Este optimismo sartreano se fundamenta en la dialéctica hegeliana que culmina en la síntesis de todos los
momentos de la historia. Para Hegel se encarnaba en Napoleón montado en su Rocinante, y en Sartre
después de Marx, en el proletariado revolucionario. Merleau, según su amigo, atacó a la dialéctica para
convertirla en una ida y vuelta eterno y perder así su función de motor de la historia. Aparece ante sus ojos
como un índice de la paradoja, un signo viviente de la ambigüedad fundamental. Por eso dice Sartre que para
la filosofía de Merleau, “hijos del barro, nos reduciríamos a una huella en la arcilla” (69).
Una imagen casi idéntica a la `muerte del Hombre´de Foucault.
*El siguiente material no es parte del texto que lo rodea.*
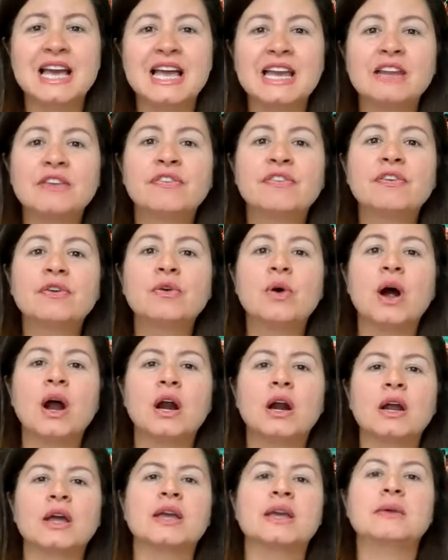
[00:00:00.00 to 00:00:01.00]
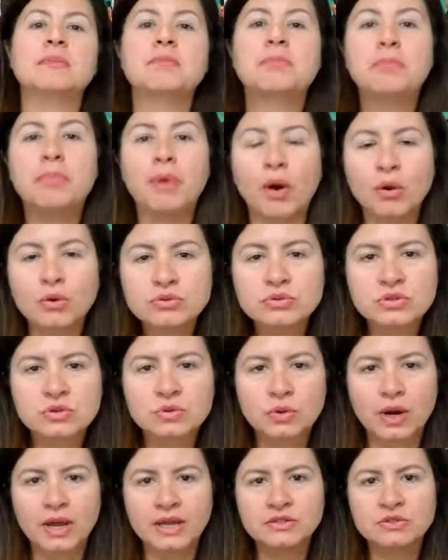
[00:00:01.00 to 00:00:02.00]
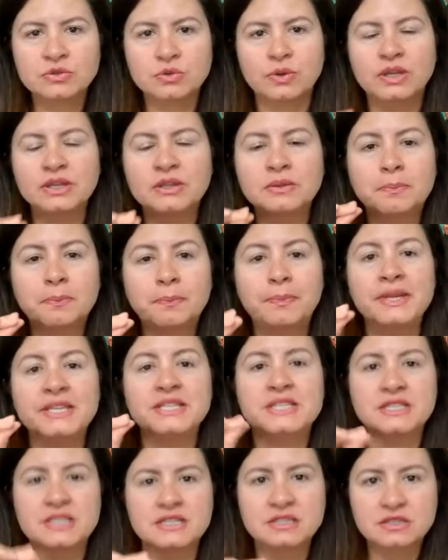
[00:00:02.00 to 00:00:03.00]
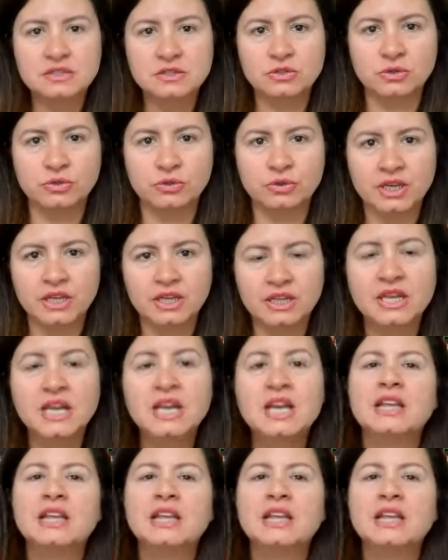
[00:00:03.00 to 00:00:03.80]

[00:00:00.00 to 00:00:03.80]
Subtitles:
And if you are a postgraduate business student,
Dice Sartre que “es realmente penoso que un hombre pueda escribir hoy en día que lo absoluto no es el
hombre” (74). Pobre conclusión la de nuestro filósofo. Sartre busca al hombre, como Diógenes, pero sin su
humor. Es un humanismo flaco, casi quejoso. Sartre no está satisfecho consigo mismo, lo sabe, cree que su
relación con Merleau fue un fracaso. Recuerda su último encuentro en el que Merleau fue a saludarlo después
de una conferencia y lo destrató aún sin querer, por estar resfriado. Su amigo creyó ver un desprecio y se
retiró en silencio. No hubo posibilidades de posteriores explicaciones.
Sartre dice que vivió con Merleau una amistad sin felicidad. Y termina: “Así viven los hombres en nuestra
época, así se aman: mal” (83).
Confiesa que Merleau es para él una `una herida permanentemente abierta´.